OPINION: Earth Day a great opportunity to remember what's really important
April 20th 8:34 pm | Carey Restino
Earth Day is sort of like Mother's Day or Valentine's Day — it's one of those times when we lavish attention and love on something or someone we know we should be honoring every day, really. Instead, we try to condense a year's worth of attention into a single day. Luckily, Earth Day is a great opportunity to be reminded of what is really important, and set intentions for the coming year on how we can better care for this planet.
Alaskans, by and large, are deeply connected to the earth. Many of us draw our living from its resources, from fishermen to oil field workers. A large percentage of us depend on subsistence harvests to fill our freezers for the winter with the very best food there is. And the extremes of the climate here demand our attention in ways that those from more moderate climates can't imagine.
That's why so many Alaskans are concerned — because they pay attention and they know things are changing and changing fast. It's been a glorious spring in the corner of Alaska I call home — weeks and weeks of crystal blue skies and enough snow to play in finally.
My 13-year-old son got on downhill skis for the first time this year. The past few years, there wasn't enough snow. So now we have snow, but we also have sun and we don't usually have that until May. My friend just returned from two weeks in the Pacific Northwest, where spring is late. It was cold and rainy. They have our weather. We have theirs. Surely that's a gross over-simplification, but here's what we do know — you can't predict the weather now based on patterns we've all seen for decades. We just don't know.
So here we are, trying to figure it all out. There are movements afoot in the state to track the changes we are seeing — variations in sea ice, fish that didn't show up, caribou herds that changed their migration patterns, new species of sea stars, trees, birds. There are other efforts focused on what those changes mean for us, and what we, as Alaskans can do about it from individuals to communities to a state as a whole united against impacts that can harm us all.
If there's any silver lining to be found regarding climate change it is this — it forces us to remember that we are all connected. Think about those forest fires in Russia years back that darkened our skies with air that smelled strongly of spruce even after drifting thousands of miles.
Or the garbage drifting onto our shores after the Japanese tsunami. Those we could see clearly, but there are thousands of other pieces and particles drifting our way, changing our lives, that we can't see, but can't ignore. They are making our waters warm, our ice melt, and our weather patterns change. And Alaskans, in many respects, get the honor of seeing it first.

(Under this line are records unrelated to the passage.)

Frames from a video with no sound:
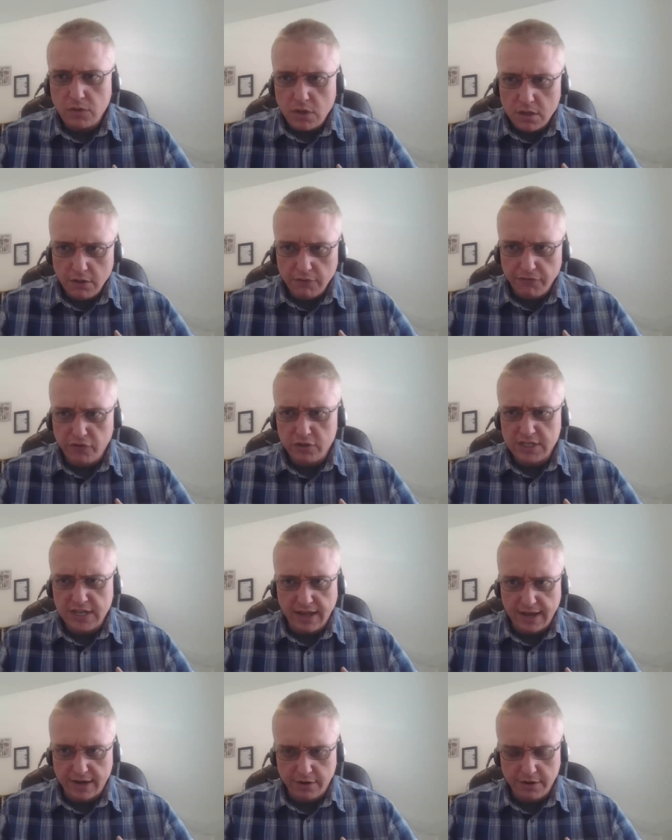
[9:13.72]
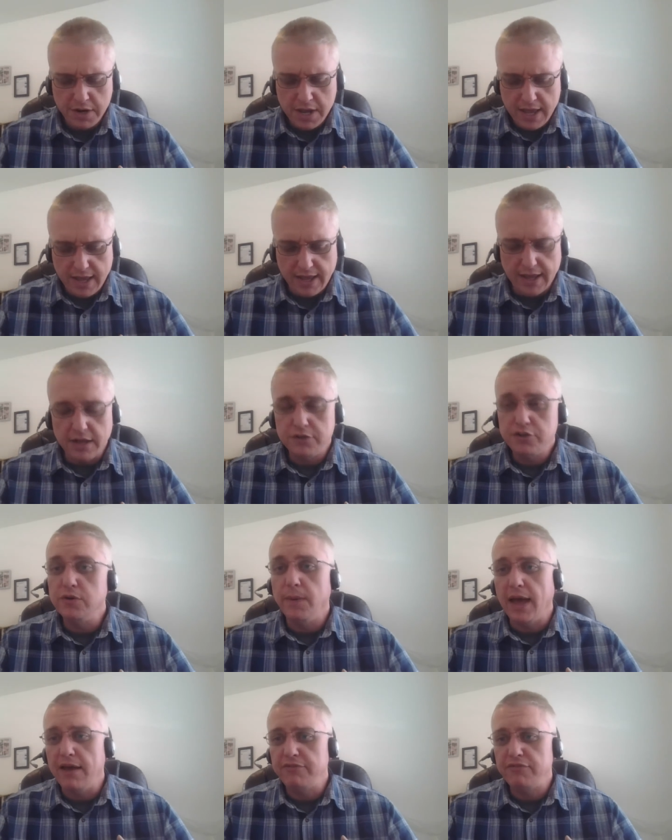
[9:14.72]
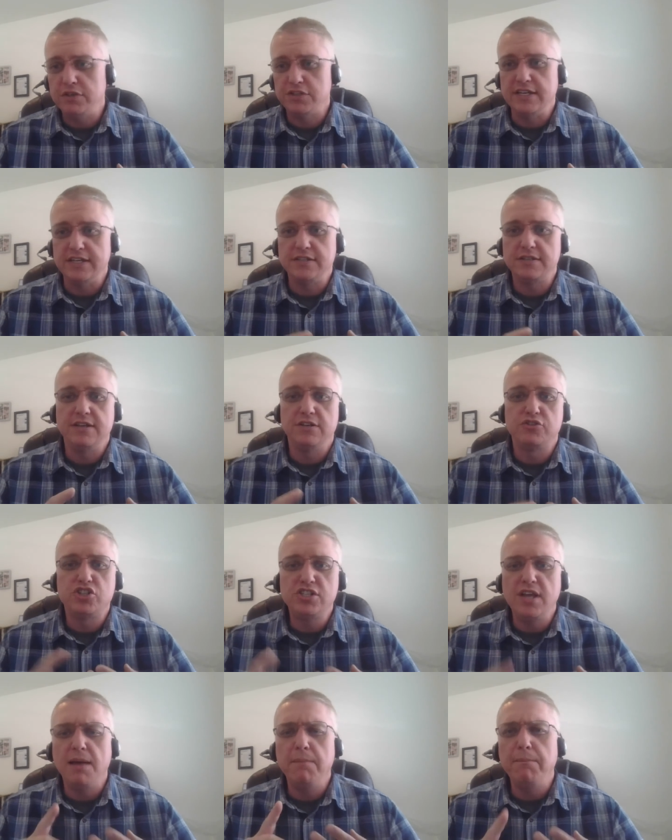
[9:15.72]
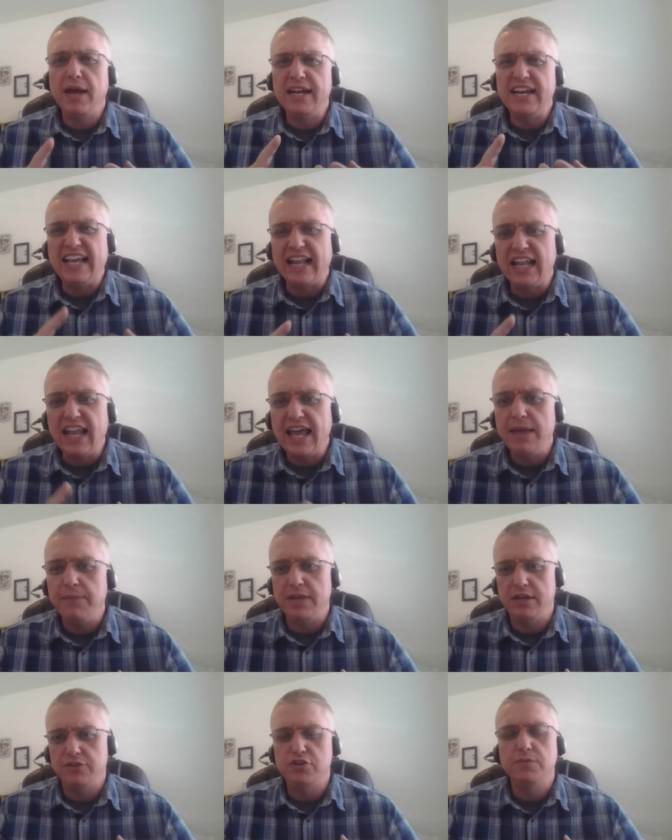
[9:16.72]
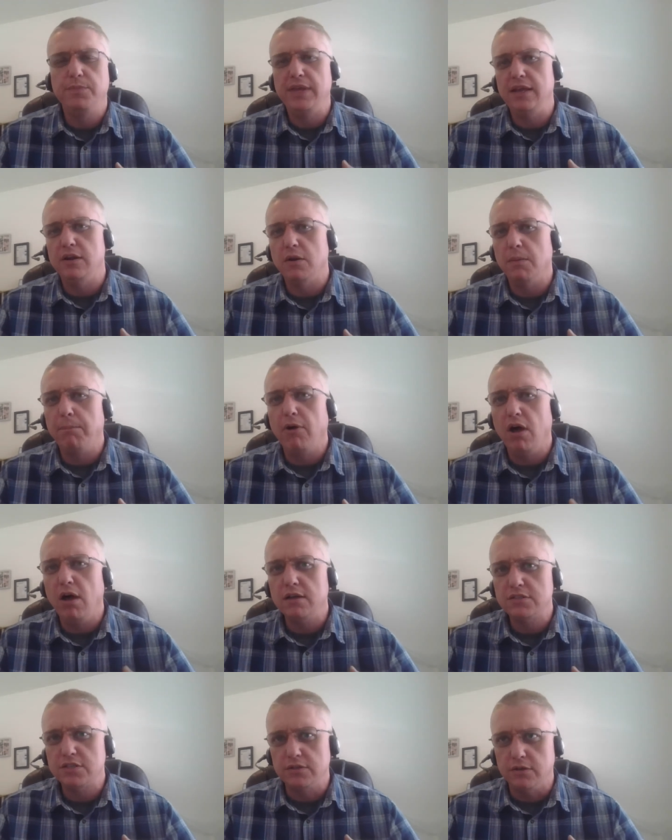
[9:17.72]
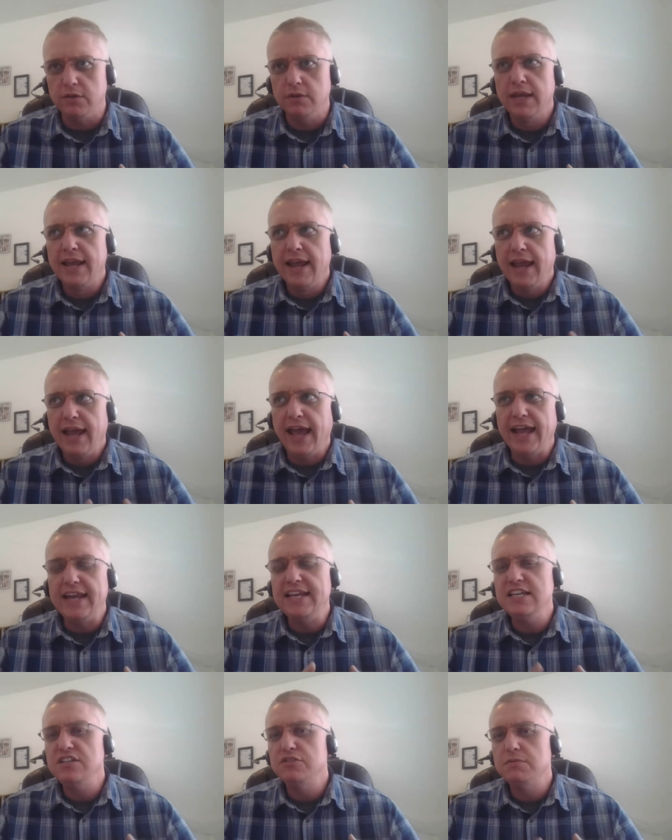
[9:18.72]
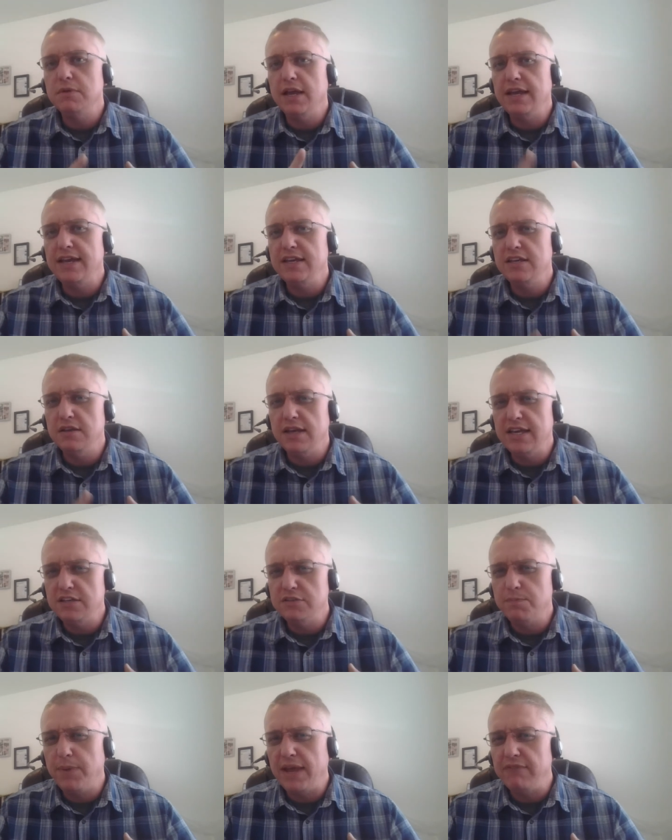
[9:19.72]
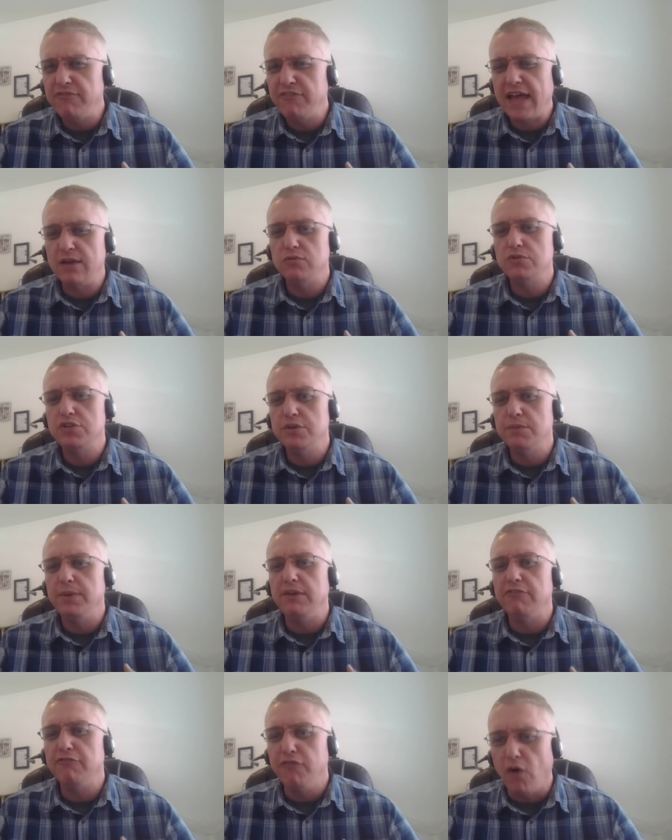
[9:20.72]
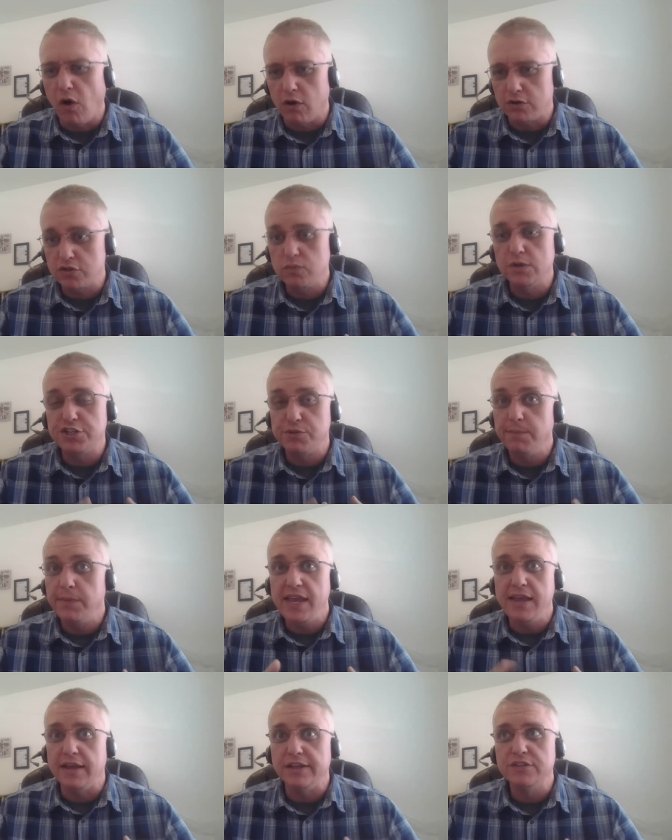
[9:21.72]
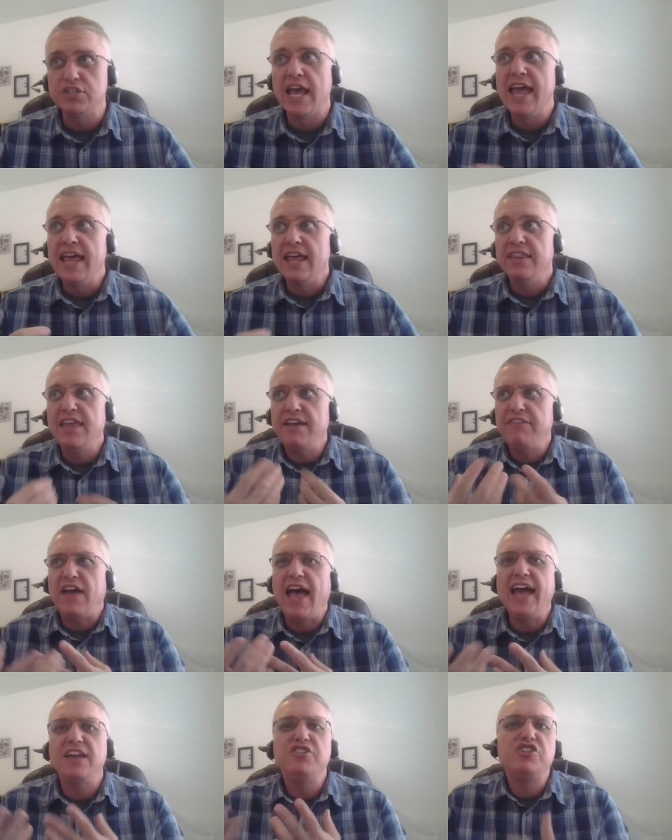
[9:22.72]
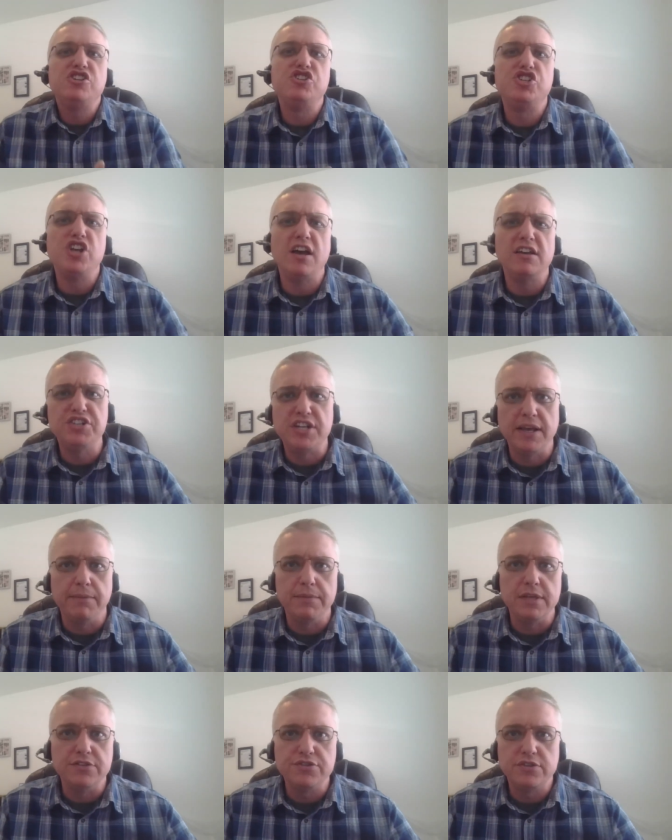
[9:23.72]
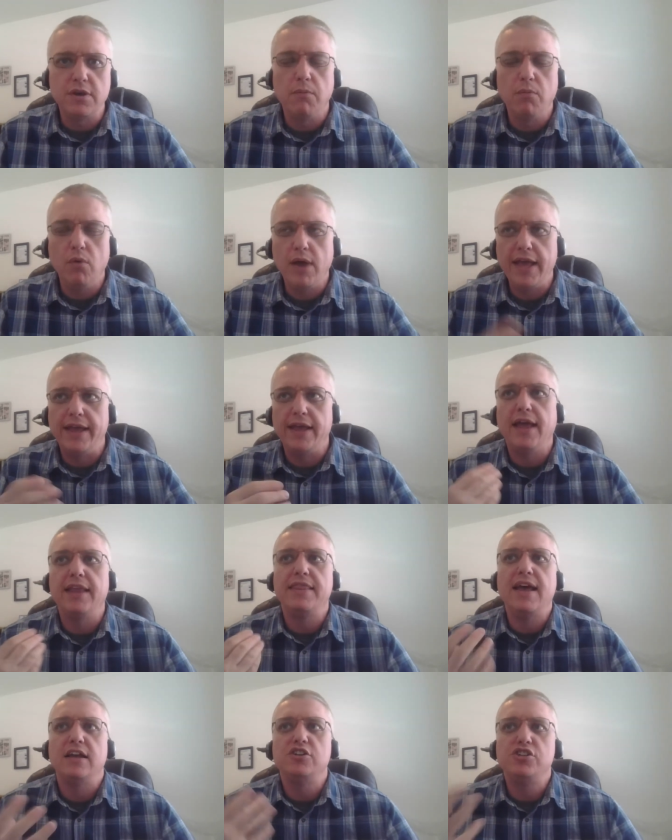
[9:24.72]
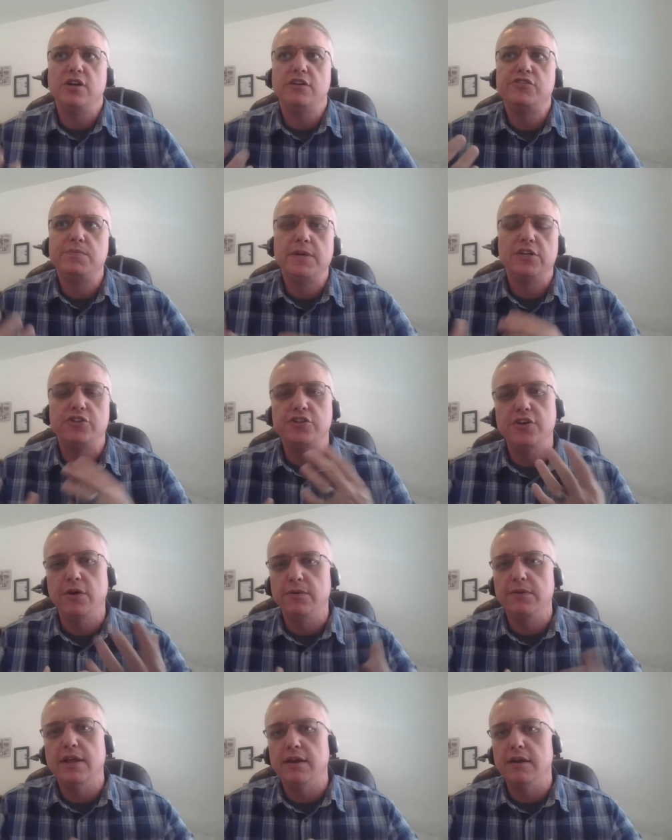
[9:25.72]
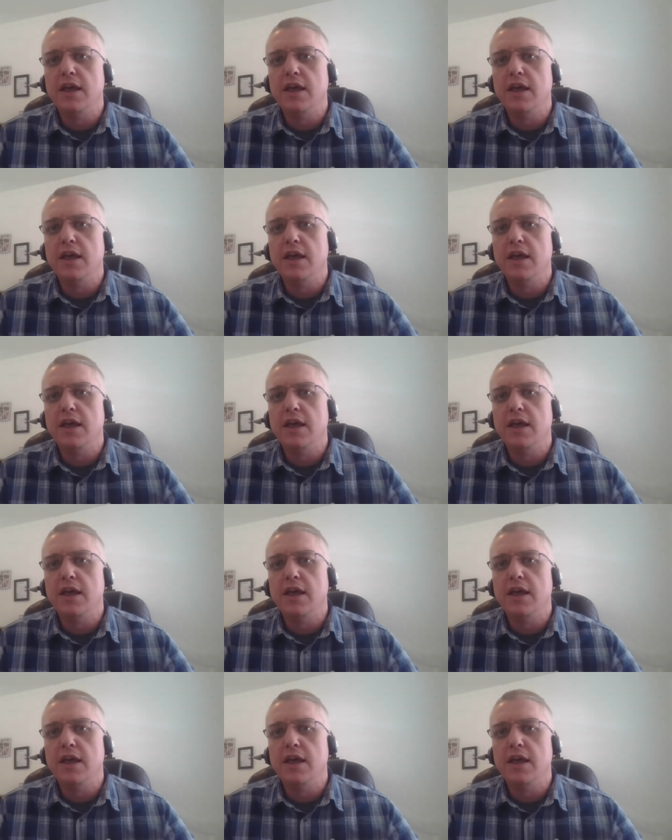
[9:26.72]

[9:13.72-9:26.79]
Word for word: the first letter uh, to Ephesus, there's somebody claiming to be an apostle, and he's he he's been found to be false, which means they've had to judge him in some way, and that judgment showed that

This Earth Day, take some time to think about this world we live in, and how you as an individual can do a better job taking care of it. If you think that doesn't matter, think again. Think about your childhood and how oddball organic was and how the only thing recycled was junker cars at the dump. Think about how much we now know, and how far we've come. We are changing in a good way.
That's why it's not enough to vow to recycle more and consume less this Earth Day. The really important thing we must do is share our wisdom with the next generation of caretakers for this earth. They are inheriting, arguably, the most challenging situation ever handed over to a generation — a warming, changing world that will require all their strength and innovation.
So we had better give them the tools they will need to cope with it. First, we must teach them to love the land, to feel the dirt, and gaze at the sky and smell the forest. Then, we must teach them that it is their job to take care of this land, to make wise decisions and watch carefully the decisions of others.
We must pick up trash when we walk around town. We must plant flowers and vegetables and honor the fish we take out of the ocean by preparing them with joy and with care. If we teach them that, they can pick up where we let off, knowing that we are all connected by the fact that our feet are on this earth — on Earth Day and every day.